Often times, then, the key to getting more business from your clients is simply to ask. Where additional services make sense for the client, tell them. Don’t wait for them to do the research to come up with all the ways you could help them, because that will be a long wait.


Getting comfortable with cross-selling and up-selling other services requires a fundamental change in your attitude. Instead of viewing selling through the lens of the used car salesmen, look at it this way:


You have outstanding value to offer this client. You care about them, and you would be remiss not to offer to help them in whatever way you can.


When you approach it from this angle, your offer to provide greater service isn’t an attempt to swindle a client out of money—it’s a way of delivering something valuable to them.
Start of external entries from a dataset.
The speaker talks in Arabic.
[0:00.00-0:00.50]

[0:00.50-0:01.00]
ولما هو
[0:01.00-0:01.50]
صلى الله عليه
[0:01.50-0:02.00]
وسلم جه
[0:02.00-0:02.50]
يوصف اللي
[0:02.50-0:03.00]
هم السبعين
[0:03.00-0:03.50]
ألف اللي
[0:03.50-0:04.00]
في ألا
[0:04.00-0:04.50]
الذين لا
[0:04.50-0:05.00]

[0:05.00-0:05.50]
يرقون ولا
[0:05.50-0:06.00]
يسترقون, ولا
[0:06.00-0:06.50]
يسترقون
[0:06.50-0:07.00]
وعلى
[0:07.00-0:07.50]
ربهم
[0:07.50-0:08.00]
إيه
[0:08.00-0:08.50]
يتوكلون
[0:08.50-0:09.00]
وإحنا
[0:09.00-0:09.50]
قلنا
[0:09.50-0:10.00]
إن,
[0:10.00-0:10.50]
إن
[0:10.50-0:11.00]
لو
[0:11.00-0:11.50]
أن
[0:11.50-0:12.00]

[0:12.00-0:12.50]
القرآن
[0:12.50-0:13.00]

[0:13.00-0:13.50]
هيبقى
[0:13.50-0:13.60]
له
Disease #6: Ignoring client satisfaction


This last disease is perhaps the most insidious. Unlike problems with your Web site or your advertising, you can’t examine client satisfaction directly for diagnosis. Nonetheless, when left untreated, this condition can destroy referral sources for your firm.


No one likes negative feedback. When a client is unhappy—with your communication, your delivery, your results, or whatever else—it’s easy to blow them off. “He’s a jerk,” you think, or “she doesn’t know what she’s talking about.” That negative feedback, though, can be your biggest source of growth.


The treatment, then, is to learn from this criticism.


You should be examining negative feedback every quarter as a practice—reflecting on your clients’ satisfaction not just with your firm’s attorneys, but with the front-line administrative staff and anyone else in contact with clients as well. Your non-lawyers may have unique insights into what people complain about that you otherwise wouldn’t hear.


If you want to go a step further, you can survey your clients at the end of each engagement. Criticisms you receive here allow you to the chance to make things right before you mar your reputation in the client’s mind.


As Seth Godin says,

The complaining customer doesn’t want a refund. He wants a connection, an apology and some understanding. He wants to know why you made him feel stupid or ripped off or disrespected, and why it’s not going to happen again.


When clients express their displeasure, they’re giving you a second chance to make things right. If you can turn a bad experience into a good one for that client, you’ll gain a new, loyal fan. After all, the client has likely never received service like that.


There’s another benefit to client surveys. As you examine them, you may find patterns in why people are unsatisfied. You may get conflicting feedback—Client A says your frankness is your biggest asset, while Client B was offended by it. Or, you may find that certain types of clients (small businesses, single dads, worker’s comp cases, etc.) are consistently unhappy in ways you simply can’t change.


In those cases, you can look at the data to better refine who your ideal client is, and better screen out (or refer) bad clients in the future.